--- START ---
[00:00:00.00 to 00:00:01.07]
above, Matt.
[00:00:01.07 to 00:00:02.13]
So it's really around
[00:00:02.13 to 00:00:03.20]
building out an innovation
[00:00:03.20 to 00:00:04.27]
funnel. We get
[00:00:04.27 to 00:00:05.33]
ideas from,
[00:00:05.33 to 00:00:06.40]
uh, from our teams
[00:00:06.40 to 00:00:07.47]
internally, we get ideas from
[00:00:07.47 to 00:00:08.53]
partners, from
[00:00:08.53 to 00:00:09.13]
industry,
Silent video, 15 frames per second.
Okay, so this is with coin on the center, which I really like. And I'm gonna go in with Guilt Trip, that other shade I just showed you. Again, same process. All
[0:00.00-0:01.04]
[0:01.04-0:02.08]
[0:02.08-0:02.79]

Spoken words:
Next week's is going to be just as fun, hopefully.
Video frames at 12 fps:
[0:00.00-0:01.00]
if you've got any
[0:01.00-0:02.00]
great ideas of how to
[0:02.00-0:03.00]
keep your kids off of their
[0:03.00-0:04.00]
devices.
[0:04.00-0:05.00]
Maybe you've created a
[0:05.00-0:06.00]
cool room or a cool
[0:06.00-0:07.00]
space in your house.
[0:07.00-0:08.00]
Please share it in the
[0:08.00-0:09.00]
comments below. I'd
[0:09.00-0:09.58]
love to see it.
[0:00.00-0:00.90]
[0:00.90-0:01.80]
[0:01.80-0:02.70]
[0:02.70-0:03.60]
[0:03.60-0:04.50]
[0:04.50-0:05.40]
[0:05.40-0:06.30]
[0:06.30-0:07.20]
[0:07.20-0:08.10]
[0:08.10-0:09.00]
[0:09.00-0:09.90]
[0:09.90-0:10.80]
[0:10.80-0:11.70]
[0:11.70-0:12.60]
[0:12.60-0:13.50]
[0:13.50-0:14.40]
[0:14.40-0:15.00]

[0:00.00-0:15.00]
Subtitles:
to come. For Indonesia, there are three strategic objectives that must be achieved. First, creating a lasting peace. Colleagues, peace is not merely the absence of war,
--- END ---
With the line containing "[0:02.70-0:03.60]" as the first and the final line of the records as the last, copy that span exactly and nothing more.

TASK RESULT:
[0:02.70-0:03.60]
[0:03.60-0:04.50]
[0:04.50-0:05.40]
[0:05.40-0:06.30]
[0:06.30-0:07.20]
[0:07.20-0:08.10]
[0:08.10-0:09.00]
[0:09.00-0:09.90]
[0:09.90-0:10.80]
[0:10.80-0:11.70]
[0:11.70-0:12.60]
[0:12.60-0:13.50]
[0:13.50-0:14.40]
[0:14.40-0:15.00]

[0:00.00-0:15.00]
Subtitles:
to come. For Indonesia, there are three strategic objectives that must be achieved. First, creating a lasting peace. Colleagues, peace is not merely the absence of war,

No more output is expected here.